> **Exercise description**
Please output the lines shown below exactly as they appear.

> **Records for this task**
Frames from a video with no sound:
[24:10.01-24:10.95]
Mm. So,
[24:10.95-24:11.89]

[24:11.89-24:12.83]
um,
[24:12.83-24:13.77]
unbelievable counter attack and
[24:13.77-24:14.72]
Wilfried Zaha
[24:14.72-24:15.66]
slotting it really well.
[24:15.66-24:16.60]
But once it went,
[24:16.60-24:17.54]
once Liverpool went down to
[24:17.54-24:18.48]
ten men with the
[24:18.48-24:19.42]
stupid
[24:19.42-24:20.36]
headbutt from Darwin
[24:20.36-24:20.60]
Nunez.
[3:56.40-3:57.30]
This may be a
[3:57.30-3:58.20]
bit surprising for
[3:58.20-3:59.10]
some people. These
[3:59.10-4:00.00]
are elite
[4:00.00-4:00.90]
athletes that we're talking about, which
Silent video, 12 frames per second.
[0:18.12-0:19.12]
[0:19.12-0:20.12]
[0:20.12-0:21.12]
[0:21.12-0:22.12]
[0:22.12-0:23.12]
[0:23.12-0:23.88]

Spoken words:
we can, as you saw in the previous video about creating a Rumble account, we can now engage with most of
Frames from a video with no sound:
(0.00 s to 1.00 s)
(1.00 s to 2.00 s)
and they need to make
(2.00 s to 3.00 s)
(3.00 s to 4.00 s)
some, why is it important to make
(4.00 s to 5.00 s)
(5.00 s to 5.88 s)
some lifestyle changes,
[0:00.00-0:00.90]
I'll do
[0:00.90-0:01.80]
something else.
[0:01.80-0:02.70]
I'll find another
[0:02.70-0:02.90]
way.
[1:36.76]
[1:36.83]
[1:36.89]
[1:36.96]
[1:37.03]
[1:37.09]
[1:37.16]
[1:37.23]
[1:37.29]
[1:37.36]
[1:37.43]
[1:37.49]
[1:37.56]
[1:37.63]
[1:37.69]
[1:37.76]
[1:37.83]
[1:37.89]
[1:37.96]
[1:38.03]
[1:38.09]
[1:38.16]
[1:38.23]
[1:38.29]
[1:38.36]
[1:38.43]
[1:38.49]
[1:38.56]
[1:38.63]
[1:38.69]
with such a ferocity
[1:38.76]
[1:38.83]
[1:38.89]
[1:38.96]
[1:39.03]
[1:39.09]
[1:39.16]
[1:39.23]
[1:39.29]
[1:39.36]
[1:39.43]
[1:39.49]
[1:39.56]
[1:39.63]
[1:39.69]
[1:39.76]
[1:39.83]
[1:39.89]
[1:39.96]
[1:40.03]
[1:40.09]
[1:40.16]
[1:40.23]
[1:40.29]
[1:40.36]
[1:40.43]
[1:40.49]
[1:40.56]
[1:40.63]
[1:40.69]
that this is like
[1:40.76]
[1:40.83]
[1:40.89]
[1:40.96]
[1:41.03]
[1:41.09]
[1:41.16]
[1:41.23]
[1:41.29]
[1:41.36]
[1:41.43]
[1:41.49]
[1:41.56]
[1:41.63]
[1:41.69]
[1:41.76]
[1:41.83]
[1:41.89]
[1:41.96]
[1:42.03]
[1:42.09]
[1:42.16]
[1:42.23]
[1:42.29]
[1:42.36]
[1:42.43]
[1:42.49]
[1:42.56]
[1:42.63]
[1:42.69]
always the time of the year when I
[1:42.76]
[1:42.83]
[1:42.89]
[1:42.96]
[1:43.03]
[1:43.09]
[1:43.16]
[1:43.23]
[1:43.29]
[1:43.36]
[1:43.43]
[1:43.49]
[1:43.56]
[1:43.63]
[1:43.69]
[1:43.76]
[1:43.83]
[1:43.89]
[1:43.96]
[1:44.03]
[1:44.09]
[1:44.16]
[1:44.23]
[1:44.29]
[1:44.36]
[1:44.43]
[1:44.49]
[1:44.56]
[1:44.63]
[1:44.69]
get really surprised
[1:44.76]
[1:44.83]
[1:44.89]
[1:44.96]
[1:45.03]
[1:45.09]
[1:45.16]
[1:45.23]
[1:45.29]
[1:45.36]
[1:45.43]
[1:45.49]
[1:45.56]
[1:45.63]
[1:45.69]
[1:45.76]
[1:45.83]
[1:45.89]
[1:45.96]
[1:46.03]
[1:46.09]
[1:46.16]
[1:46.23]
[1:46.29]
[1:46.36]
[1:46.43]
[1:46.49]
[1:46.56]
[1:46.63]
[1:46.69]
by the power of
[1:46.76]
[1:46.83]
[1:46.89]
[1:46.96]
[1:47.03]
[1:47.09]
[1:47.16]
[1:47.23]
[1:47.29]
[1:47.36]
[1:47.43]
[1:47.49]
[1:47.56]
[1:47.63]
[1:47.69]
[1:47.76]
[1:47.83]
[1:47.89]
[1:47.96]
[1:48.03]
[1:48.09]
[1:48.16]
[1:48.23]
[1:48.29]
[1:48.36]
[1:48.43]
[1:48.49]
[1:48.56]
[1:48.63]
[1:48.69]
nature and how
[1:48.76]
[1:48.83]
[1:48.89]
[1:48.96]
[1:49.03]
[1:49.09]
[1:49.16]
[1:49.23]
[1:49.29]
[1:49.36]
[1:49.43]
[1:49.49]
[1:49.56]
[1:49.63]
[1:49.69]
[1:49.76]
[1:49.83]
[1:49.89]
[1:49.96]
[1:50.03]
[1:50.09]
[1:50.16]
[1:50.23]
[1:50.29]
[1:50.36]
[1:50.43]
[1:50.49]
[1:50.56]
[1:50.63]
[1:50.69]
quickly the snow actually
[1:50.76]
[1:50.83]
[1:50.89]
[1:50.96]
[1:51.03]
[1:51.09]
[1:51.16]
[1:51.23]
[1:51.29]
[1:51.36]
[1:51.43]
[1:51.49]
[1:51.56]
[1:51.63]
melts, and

> **Exercise result**
Frames from a video with no sound:
[24:10.01-24:10.95]
Mm. So,
[24:10.95-24:11.89]

[24:11.89-24:12.83]
um,
[24:12.83-24:13.77]
unbelievable counter attack and
[24:13.77-24:14.72]
Wilfried Zaha
[24:14.72-24:15.66]
slotting it really well.
[24:15.66-24:16.60]
But once it went,
[24:16.60-24:17.54]
once Liverpool went down to
[24:17.54-24:18.48]
ten men with the
[24:18.48-24:19.42]
stupid
[24:19.42-24:20.36]
headbutt from Darwin
[24:20.36-24:20.60]
Nunez.
[3:56.40-3:57.30]
This may be a
[3:57.30-3:58.20]
bit surprising for
[3:58.20-3:59.10]
some people. These
[3:59.10-4:00.00]
are elite
[4:00.00-4:00.90]
athletes that we're talking about, which
Silent video, 12 frames per second.
[0:18.12-0:19.12]
[0:19.12-0:20.12]
[0:20.12-0:21.12]
[0:21.12-0:22.12]
[0:22.12-0:23.12]
[0:23.12-0:23.88]

Spoken words:
we can, as you saw in the previous video about creating a Rumble account, we can now engage with most of
Frames from a video with no sound:
(0.00 s to 1.00 s)
(1.00 s to 2.00 s)
and they need to make
(2.00 s to 3.00 s)
(3.00 s to 4.00 s)
some, why is it important to make
(4.00 s to 5.00 s)
(5.00 s to 5.88 s)
some lifestyle changes,
[0:00.00-0:00.90]
I'll do
[0:00.90-0:01.80]
something else.
[0:01.80-0:02.70]
I'll find another
[0:02.70-0:02.90]
way.
[1:36.76]
[1:36.83]
[1:36.89]
[1:36.96]
[1:37.03]
[1:37.09]
[1:37.16]
[1:37.23]
[1:37.29]
[1:37.36]
[1:37.43]
[1:37.49]
[1:37.56]
[1:37.63]
[1:37.69]
[1:37.76]
[1:37.83]
[1:37.89]
[1:37.96]
[1:38.03]
[1:38.09]
[1:38.16]
[1:38.23]
[1:38.29]
[1:38.36]
[1:38.43]
[1:38.49]
[1:38.56]
[1:38.63]
[1:38.69]
with such a ferocity
[1:38.76]
[1:38.83]
[1:38.89]
[1:38.96]
[1:39.03]
[1:39.09]
[1:39.16]
[1:39.23]
[1:39.29]
[1:39.36]
[1:39.43]
[1:39.49]
[1:39.56]
[1:39.63]
[1:39.69]
[1:39.76]
[1:39.83]
[1:39.89]
[1:39.96]
[1:40.03]
[1:40.09]
[1:40.16]
[1:40.23]
[1:40.29]
[1:40.36]
[1:40.43]
[1:40.49]
[1:40.56]
[1:40.63]
[1:40.69]
that this is like
[1:40.76]
[1:40.83]
[1:40.89]
[1:40.96]
[1:41.03]
[1:41.09]
[1:41.16]
[1:41.23]
[1:41.29]
[1:41.36]
[1:41.43]
[1:41.49]
[1:41.56]
[1:41.63]
[1:41.69]
[1:41.76]
[1:41.83]
[1:41.89]
[1:41.96]
[1:42.03]
[1:42.09]
[1:42.16]
[1:42.23]
[1:42.29]
[1:42.36]
[1:42.43]
[1:42.49]
[1:42.56]
[1:42.63]
[1:42.69]
always the time of the year when I
[1:42.76]
[1:42.83]
[1:42.89]
[1:42.96]
[1:43.03]
[1:43.09]
[1:43.16]
[1:43.23]
[1:43.29]
[1:43.36]
[1:43.43]
[1:43.49]
[1:43.56]
[1:43.63]
[1:43.69]
[1:43.76]
[1:43.83]
[1:43.89]
[1:43.96]
[1:44.03]
[1:44.09]
[1:44.16]
[1:44.23]
[1:44.29]
[1:44.36]
[1:44.43]
[1:44.49]
[1:44.56]
[1:44.63]
[1:44.69]
get really surprised
[1:44.76]
[1:44.83]
[1:44.89]
[1:44.96]
[1:45.03]
[1:45.09]
[1:45.16]
[1:45.23]
[1:45.29]
[1:45.36]
[1:45.43]
[1:45.49]
[1:45.56]
[1:45.63]
[1:45.69]
[1:45.76]
[1:45.83]
[1:45.89]
[1:45.96]
[1:46.03]
[1:46.09]
[1:46.16]
[1:46.23]
[1:46.29]
[1:46.36]
[1:46.43]
[1:46.49]
[1:46.56]
[1:46.63]
[1:46.69]
by the power of
[1:46.76]
[1:46.83]
[1:46.89]
[1:46.96]
[1:47.03]
[1:47.09]
[1:47.16]
[1:47.23]
[1:47.29]
[1:47.36]
[1:47.43]
[1:47.49]
[1:47.56]
[1:47.63]
[1:47.69]
[1:47.76]
[1:47.83]
[1:47.89]
[1:47.96]
[1:48.03]
[1:48.09]
[1:48.16]
[1:48.23]
[1:48.29]
[1:48.36]
[1:48.43]
[1:48.49]
[1:48.56]
[1:48.63]
[1:48.69]
nature and how
[1:48.76]
[1:48.83]
[1:48.89]
[1:48.96]
[1:49.03]
[1:49.09]
[1:49.16]
[1:49.23]
[1:49.29]
[1:49.36]
[1:49.43]
[1:49.49]
[1:49.56]
[1:49.63]
[1:49.69]
[1:49.76]
[1:49.83]
[1:49.89]
[1:49.96]
[1:50.03]
[1:50.09]
[1:50.16]
[1:50.23]
[1:50.29]
[1:50.36]
[1:50.43]
[1:50.49]
[1:50.56]
[1:50.63]
[1:50.69]
quickly the snow actually
[1:50.76]
[1:50.83]
[1:50.89]
[1:50.96]
[1:51.03]
[1:51.09]
[1:51.16]
[1:51.23]
[1:51.29]
[1:51.36]
[1:51.43]
[1:51.49]
[1:51.56]
[1:51.63]
melts, and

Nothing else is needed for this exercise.